Material for this task:

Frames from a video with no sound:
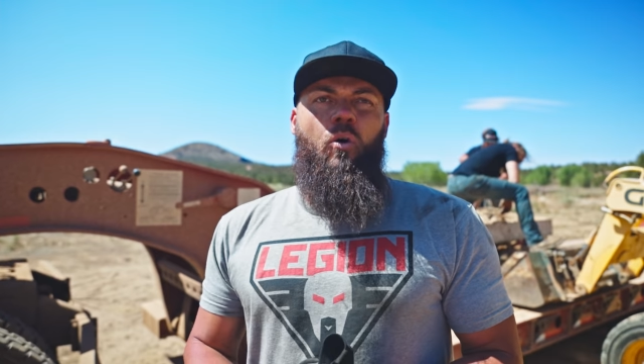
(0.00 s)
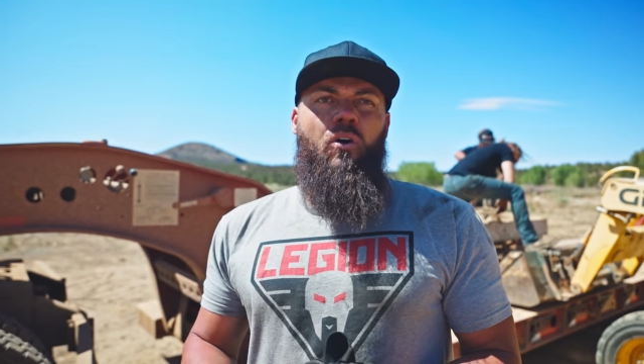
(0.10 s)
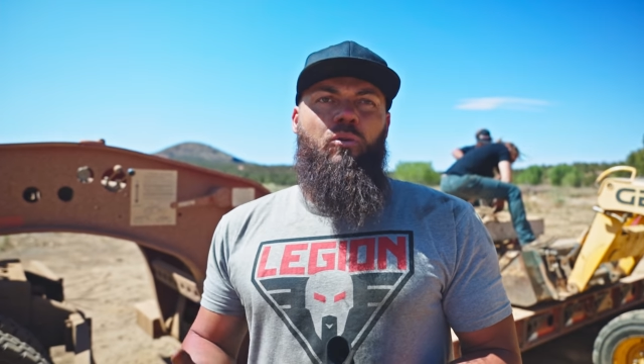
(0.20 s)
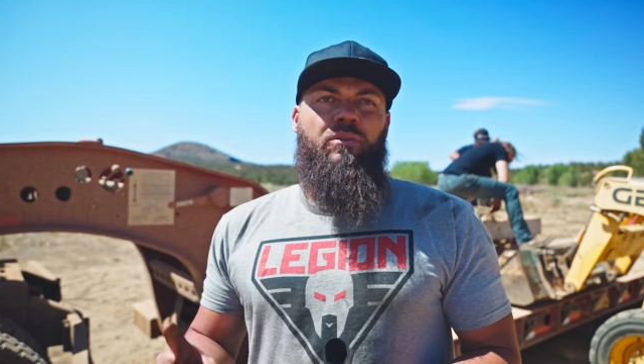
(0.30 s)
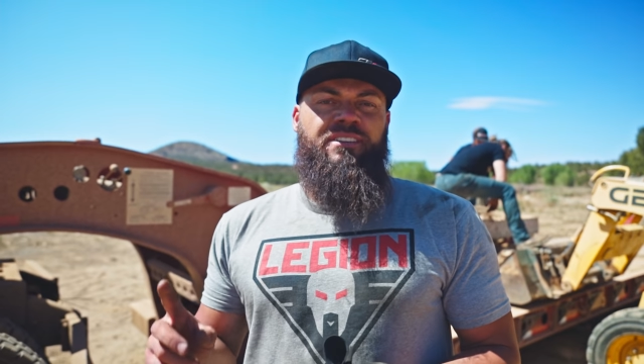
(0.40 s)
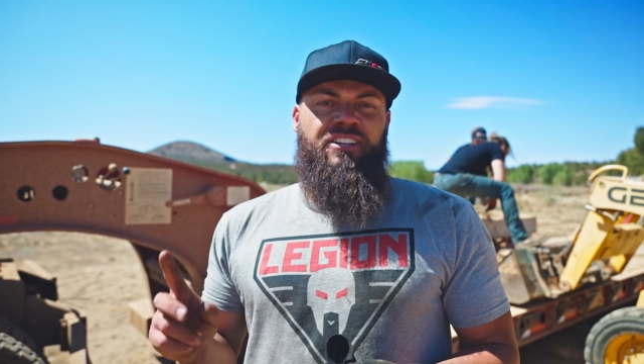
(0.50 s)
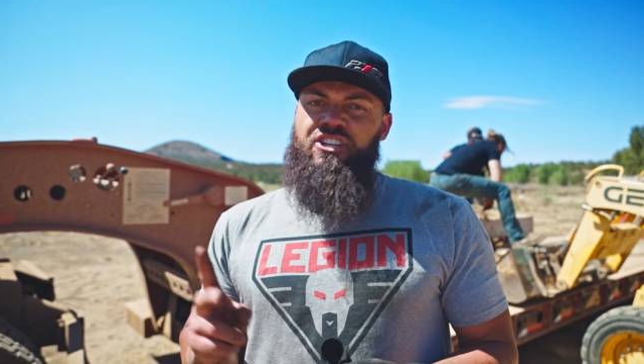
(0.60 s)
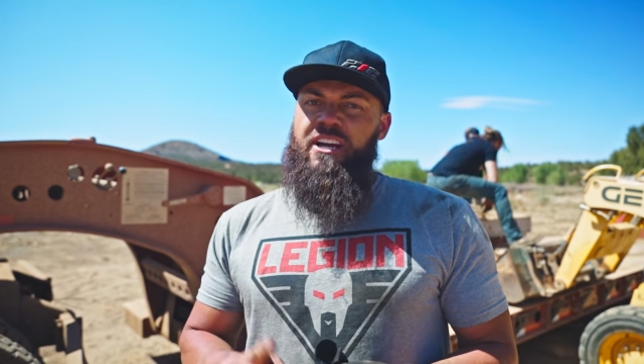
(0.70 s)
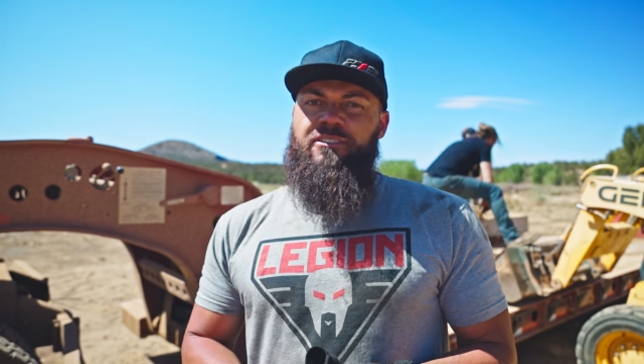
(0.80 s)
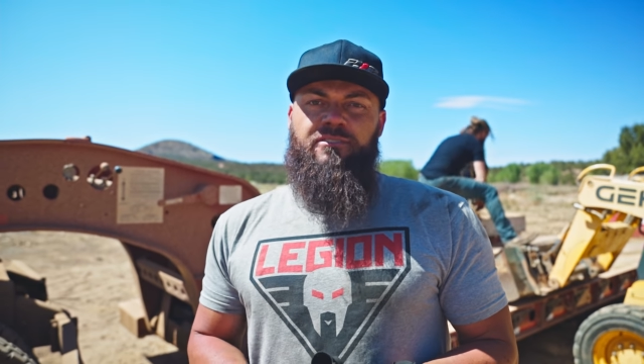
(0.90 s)
or one of the
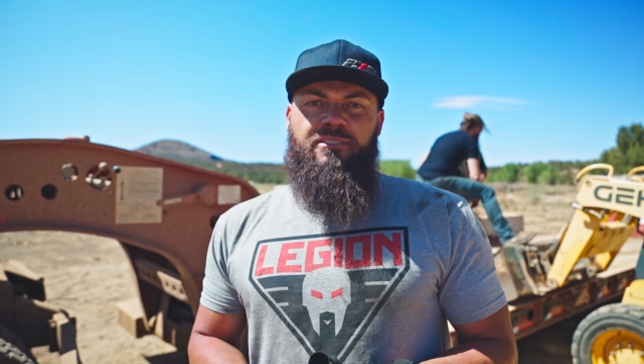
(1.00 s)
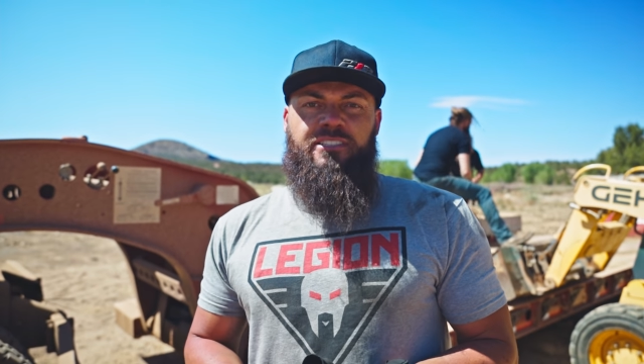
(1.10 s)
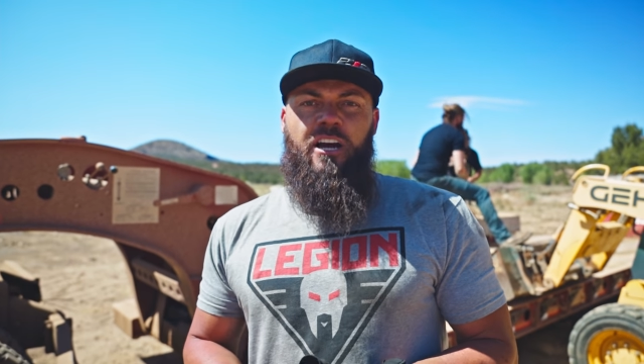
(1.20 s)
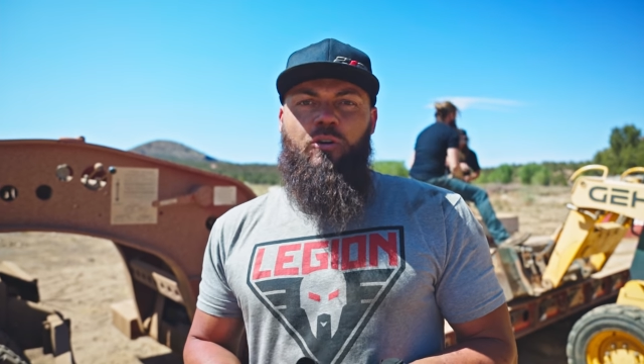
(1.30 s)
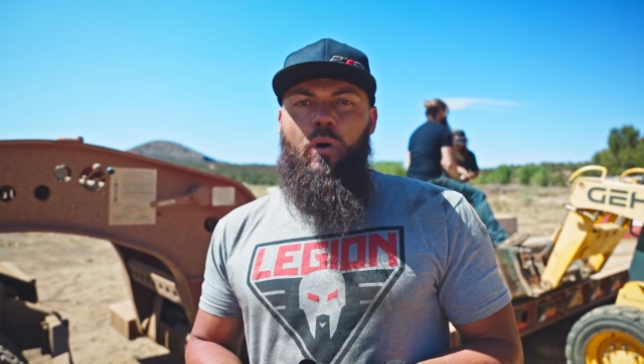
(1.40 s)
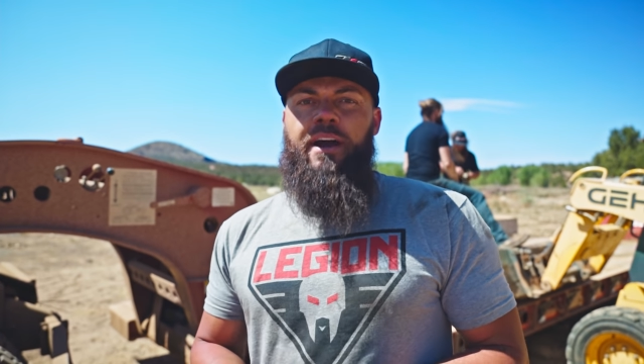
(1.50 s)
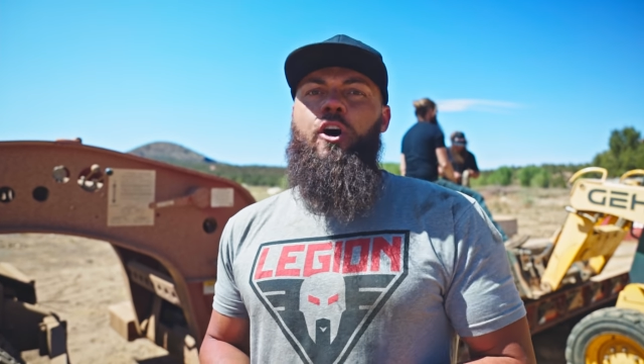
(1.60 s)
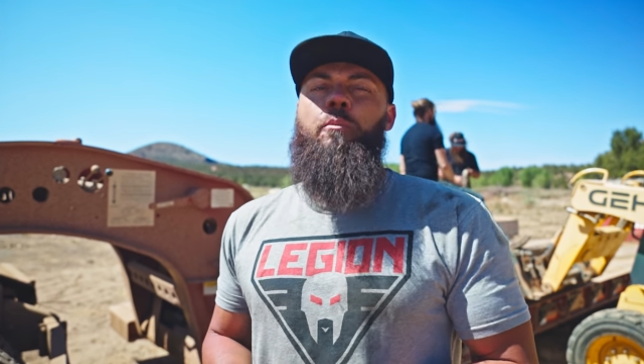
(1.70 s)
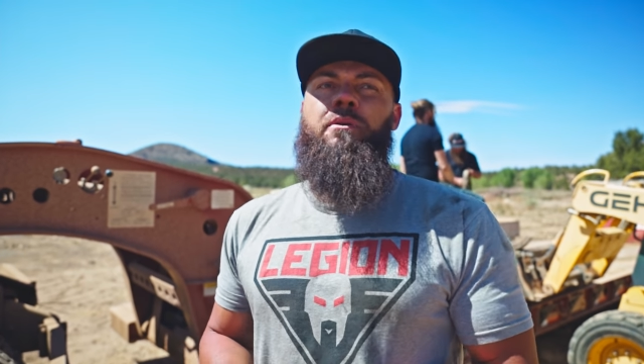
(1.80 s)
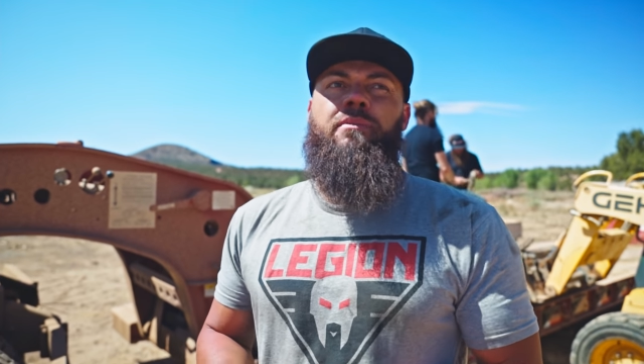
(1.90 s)
injectors stuck wide
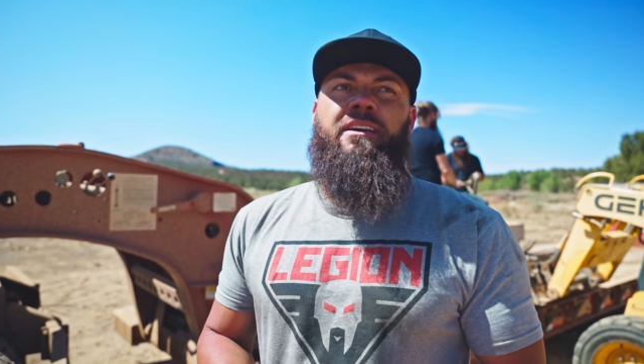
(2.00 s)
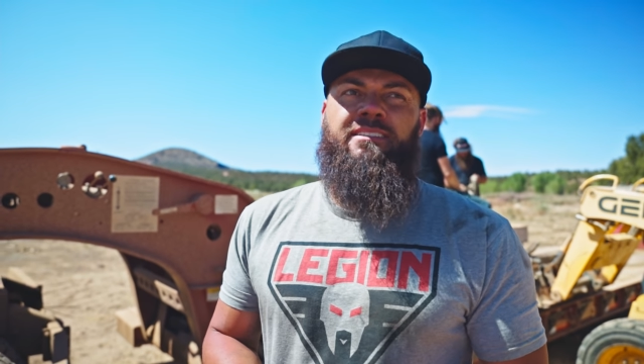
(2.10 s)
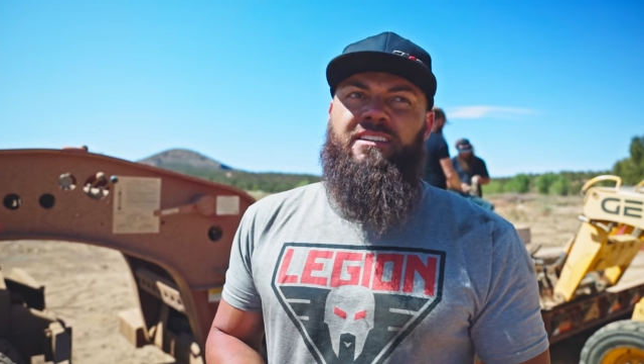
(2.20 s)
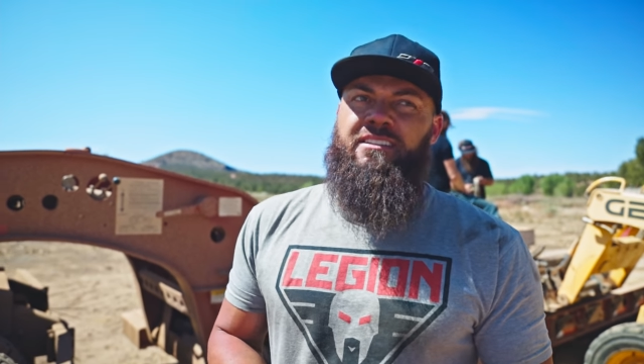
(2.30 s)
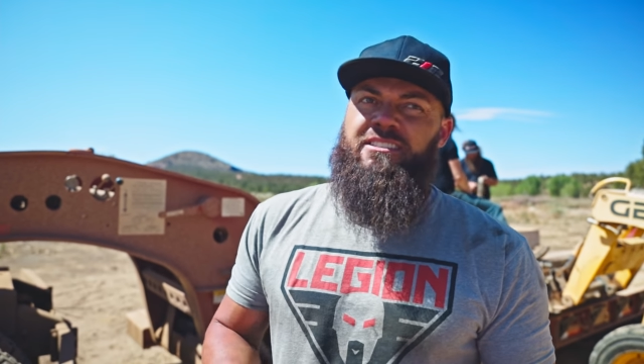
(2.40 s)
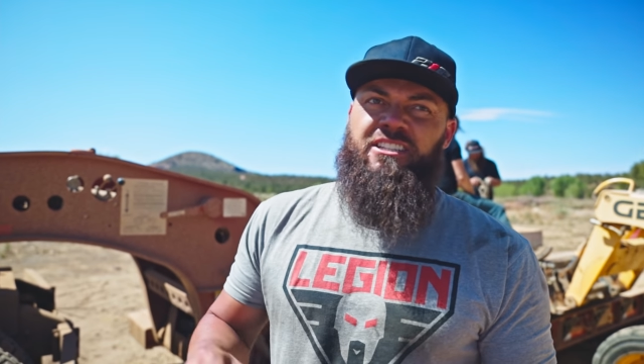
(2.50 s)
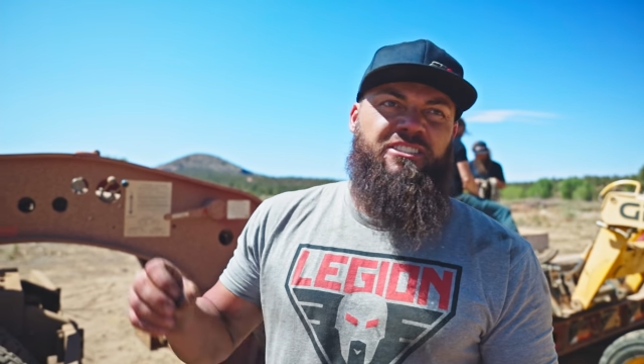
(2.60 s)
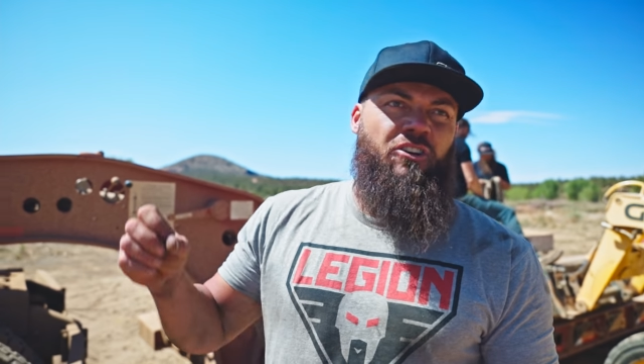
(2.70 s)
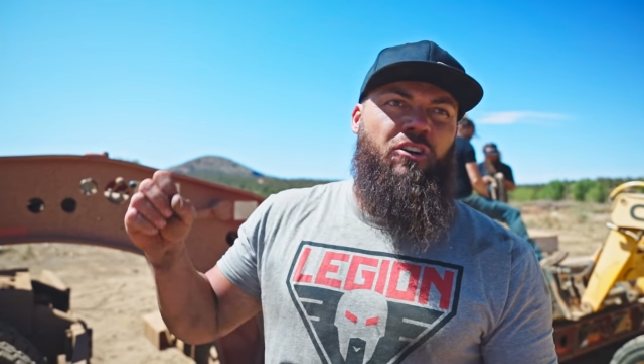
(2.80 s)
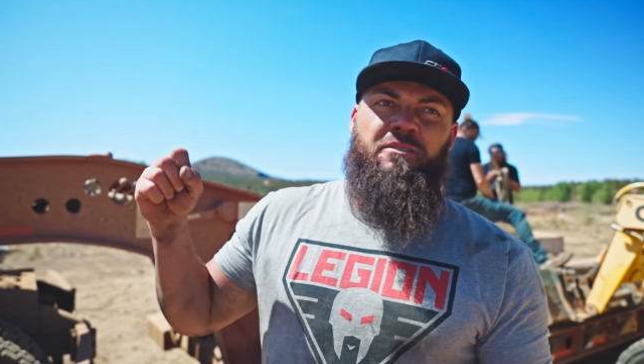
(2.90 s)
open because it just
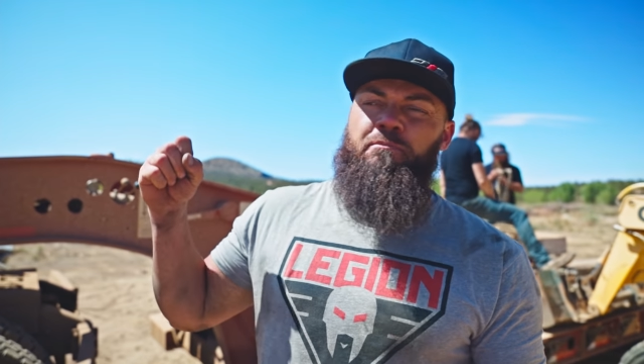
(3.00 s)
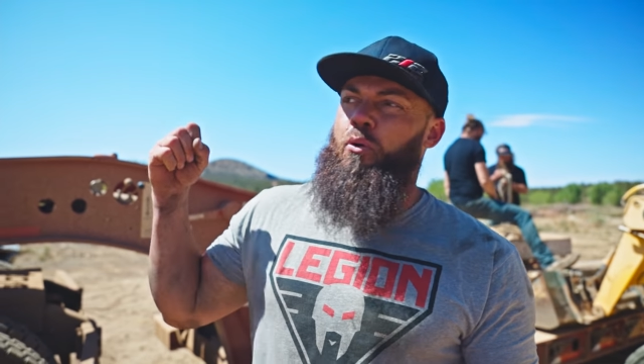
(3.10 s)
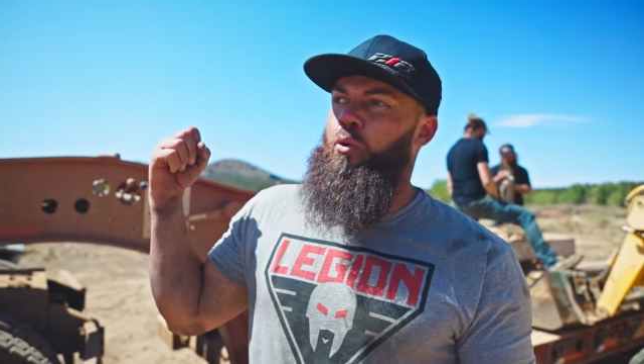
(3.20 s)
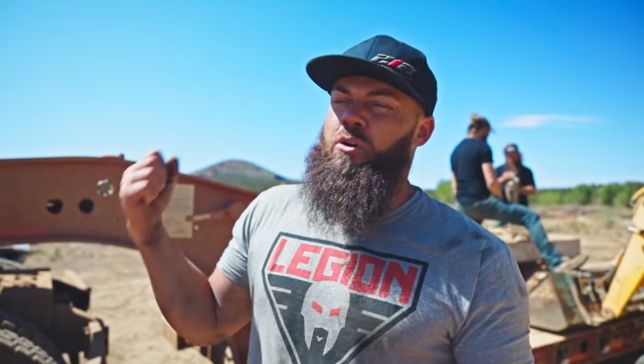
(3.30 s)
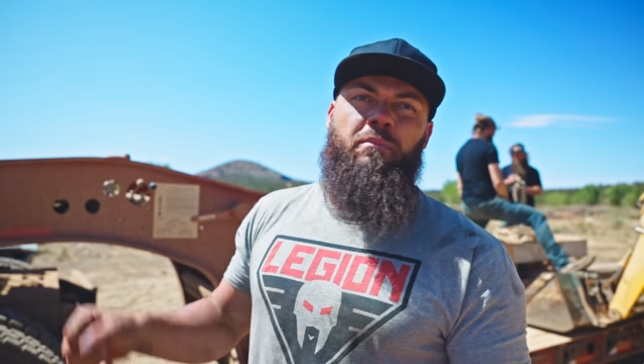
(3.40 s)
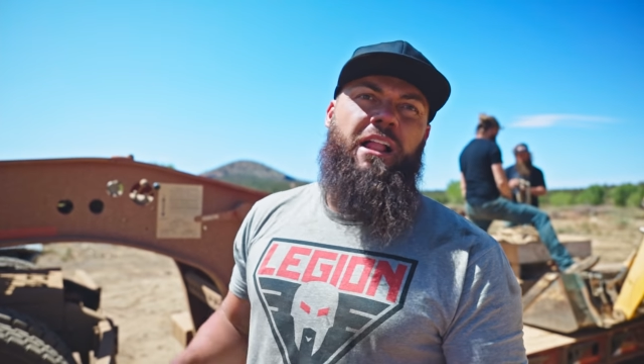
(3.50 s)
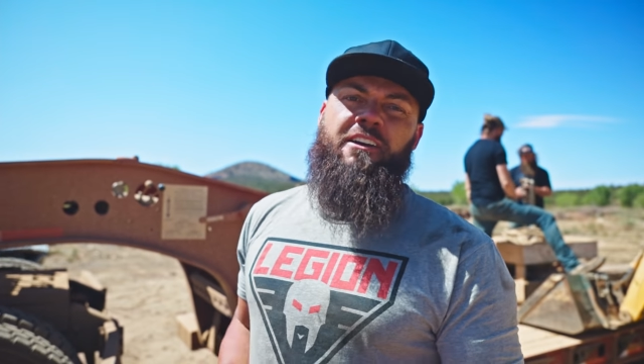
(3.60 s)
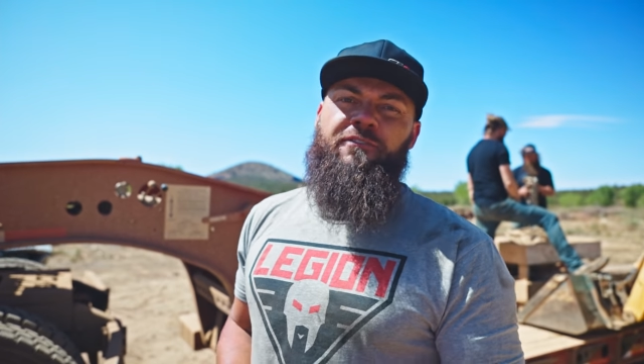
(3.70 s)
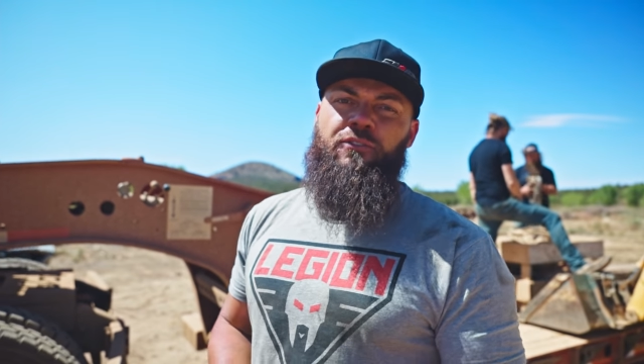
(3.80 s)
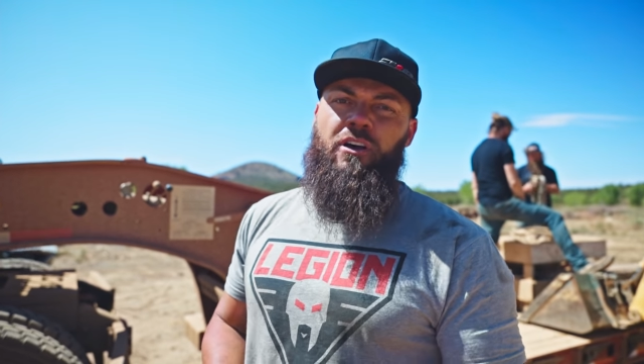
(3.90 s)
started pouring black,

Exercise goal:
Every line above should be transcribed exactly, though no image should be carried over.

Task response:
Frames from a video with no sound:
(0.00 s)
(0.10 s)
(0.20 s)
(0.30 s)
(0.40 s)
(0.50 s)
(0.60 s)
(0.70 s)
(0.80 s)
(0.90 s)
or one of the
(1.00 s)
(1.10 s)
(1.20 s)
(1.30 s)
(1.40 s)
(1.50 s)
(1.60 s)
(1.70 s)
(1.80 s)
(1.90 s)
injectors stuck wide
(2.00 s)
(2.10 s)
(2.20 s)
(2.30 s)
(2.40 s)
(2.50 s)
(2.60 s)
(2.70 s)
(2.80 s)
(2.90 s)
open because it just
(3.00 s)
(3.10 s)
(3.20 s)
(3.30 s)
(3.40 s)
(3.50 s)
(3.60 s)
(3.70 s)
(3.80 s)
(3.90 s)
started pouring black,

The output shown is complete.